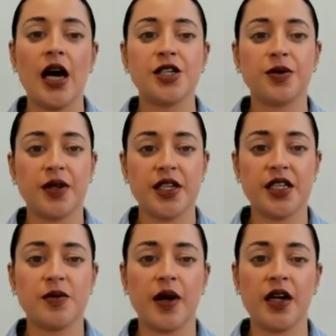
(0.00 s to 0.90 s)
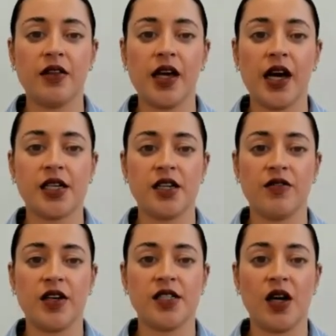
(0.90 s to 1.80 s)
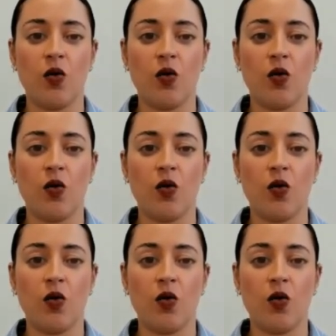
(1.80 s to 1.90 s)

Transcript: to participate in the activities they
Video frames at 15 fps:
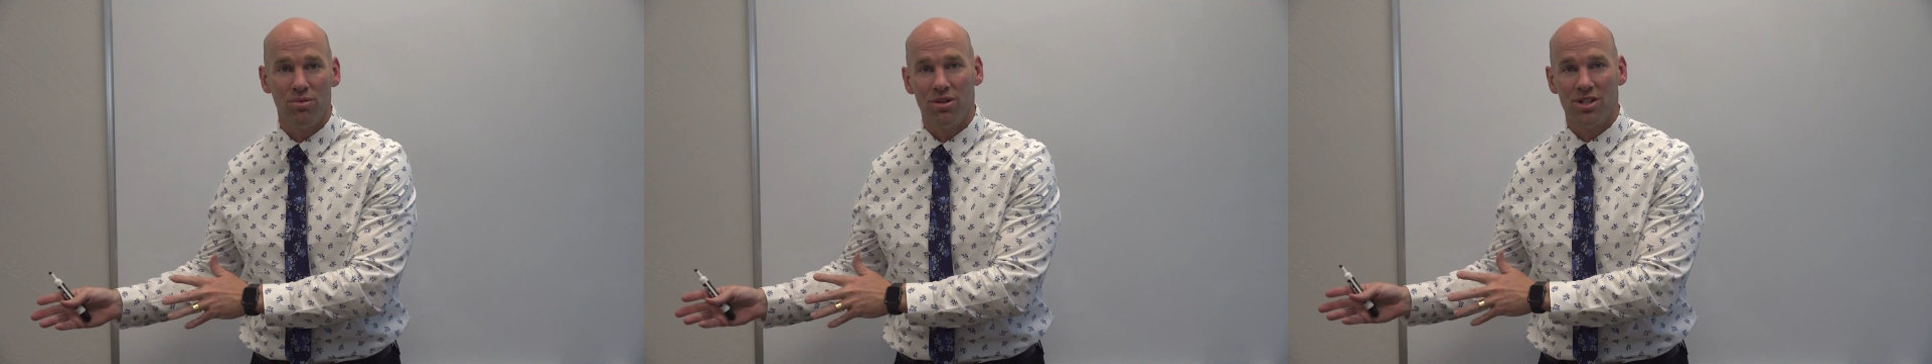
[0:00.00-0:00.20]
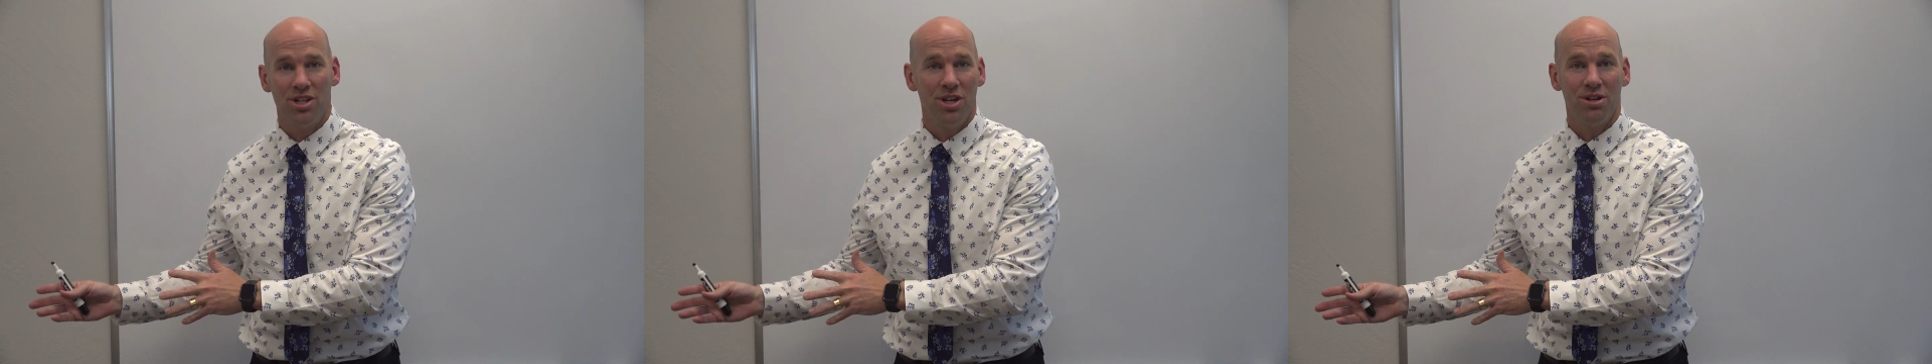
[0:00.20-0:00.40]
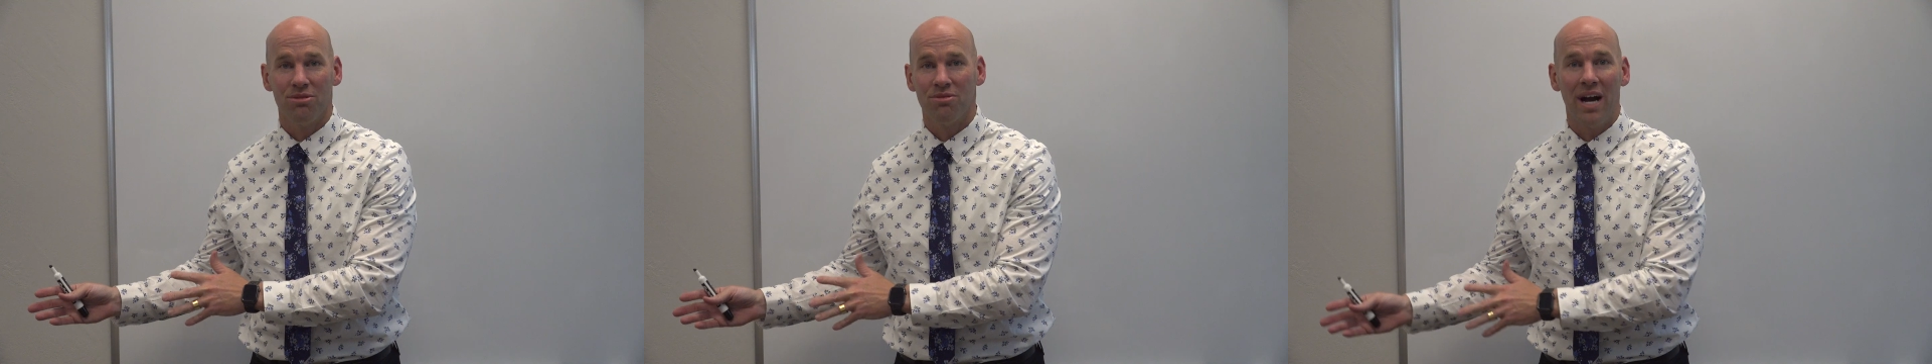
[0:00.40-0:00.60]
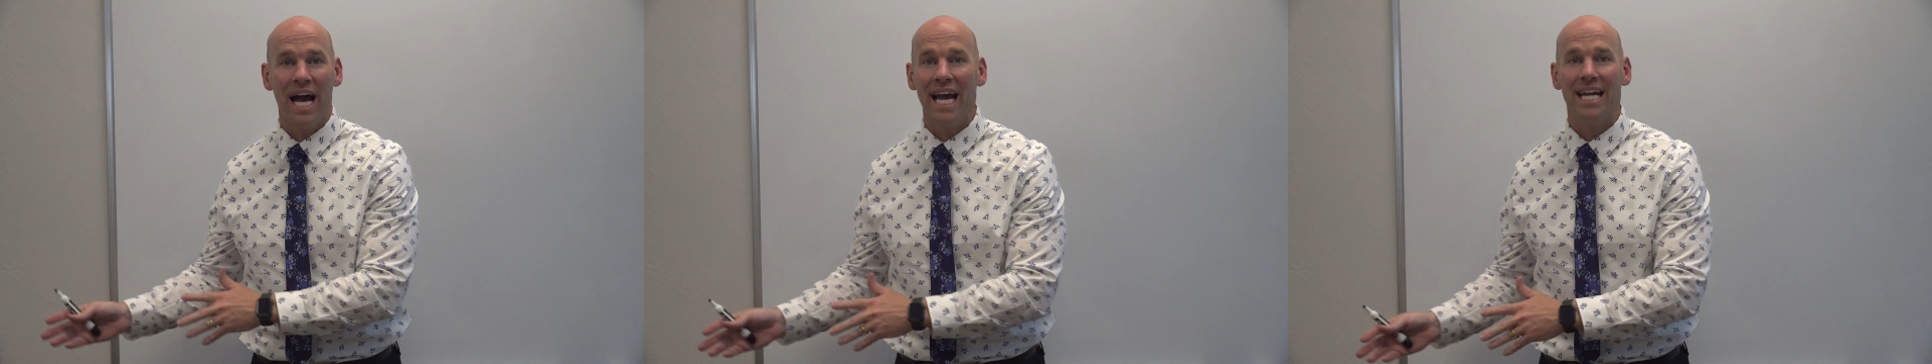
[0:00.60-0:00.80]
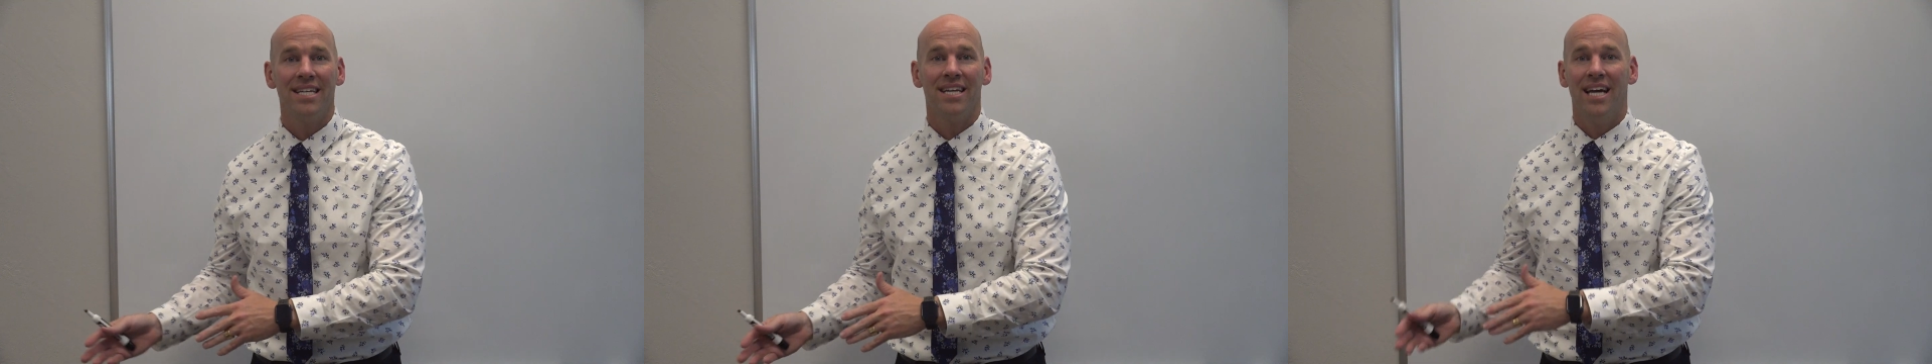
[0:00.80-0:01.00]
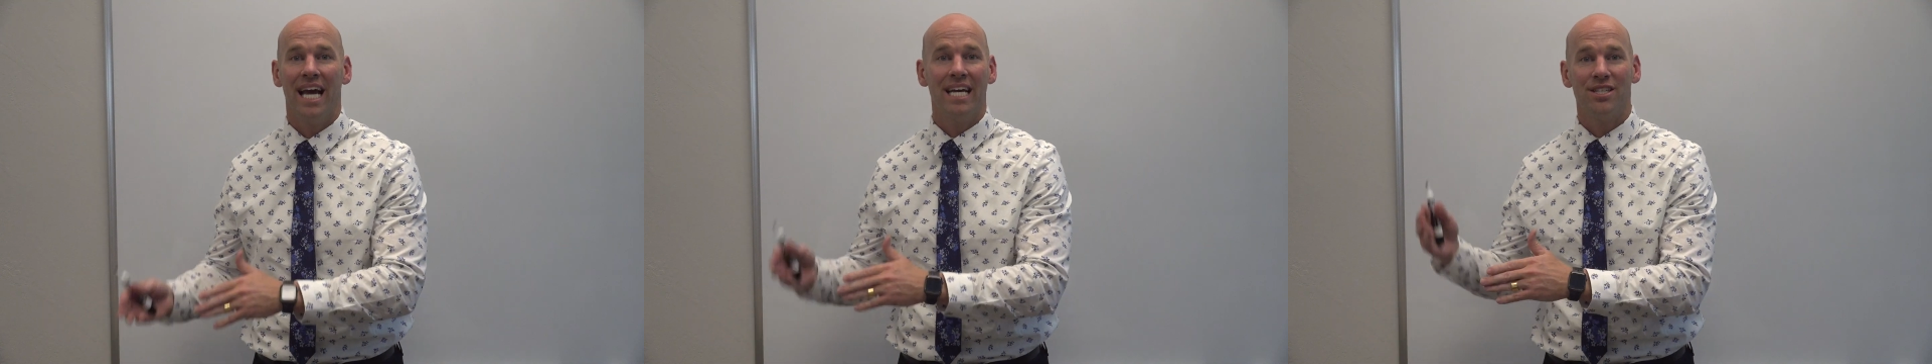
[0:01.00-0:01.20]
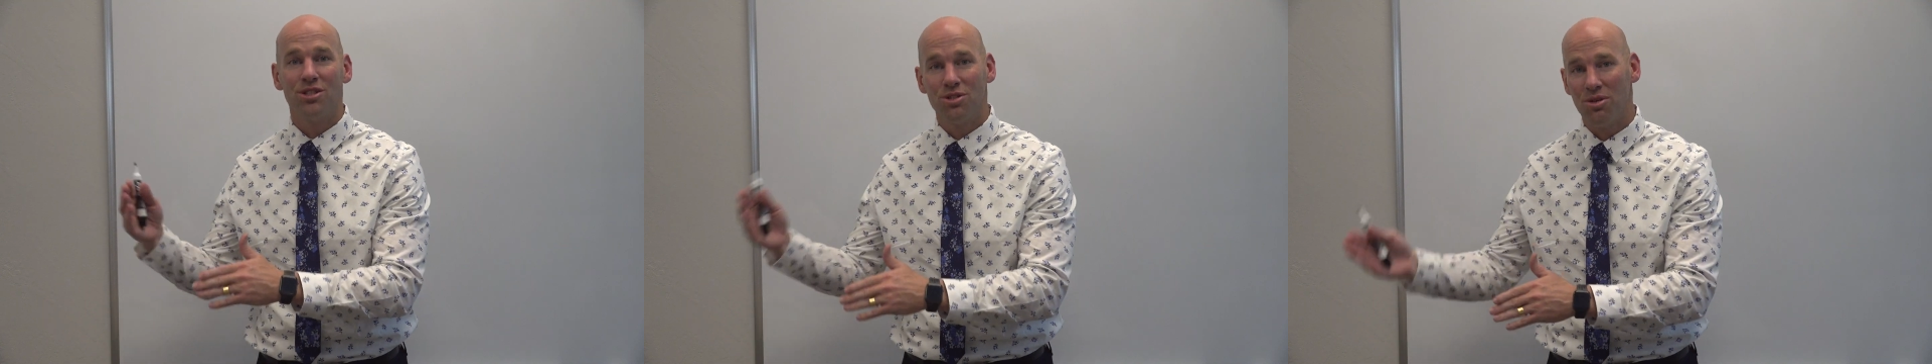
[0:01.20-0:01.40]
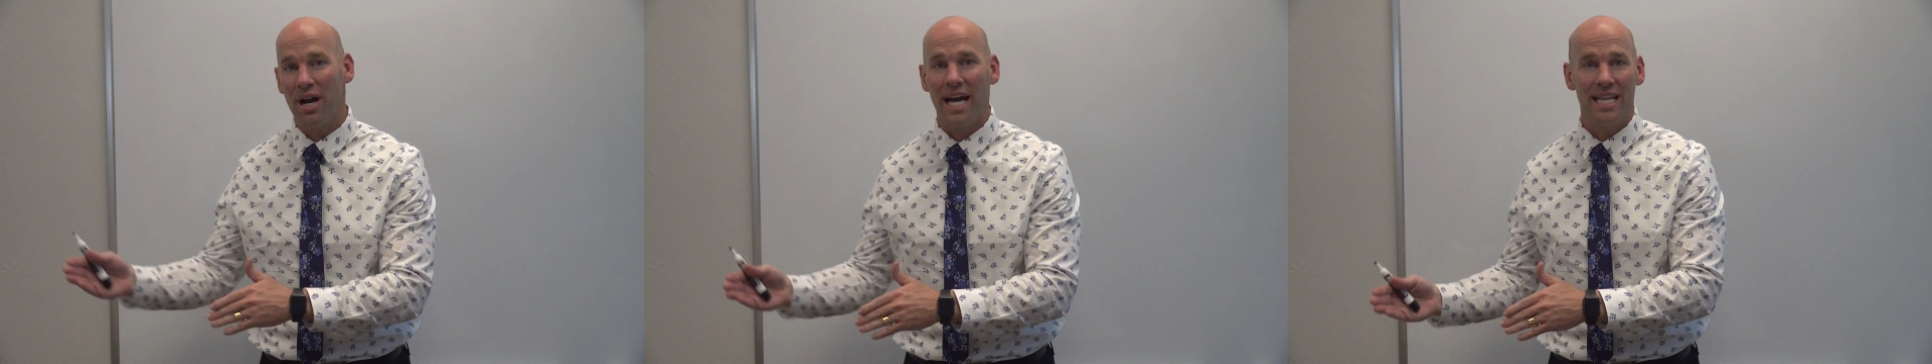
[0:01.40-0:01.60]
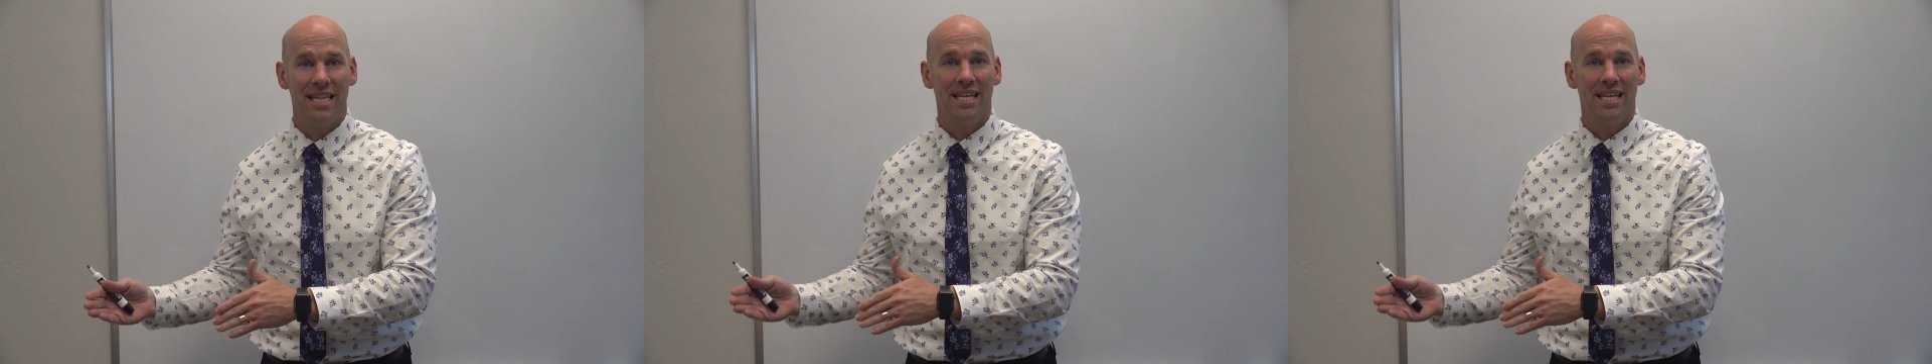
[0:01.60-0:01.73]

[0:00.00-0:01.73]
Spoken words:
your right has tried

Exercise directions:
The whole listing above is to be printed again exactly; pictures stay out of it.

Exercise solution:
(0.00 s to 0.90 s)
(0.90 s to 1.80 s)
(1.80 s to 1.90 s)

Transcript: to participate in the activities they
Video frames at 15 fps:
[0:00.00-0:00.20]
[0:00.20-0:00.40]
[0:00.40-0:00.60]
[0:00.60-0:00.80]
[0:00.80-0:01.00]
[0:01.00-0:01.20]
[0:01.20-0:01.40]
[0:01.40-0:01.60]
[0:01.60-0:01.73]

[0:00.00-0:01.73]
Spoken words:
your right has tried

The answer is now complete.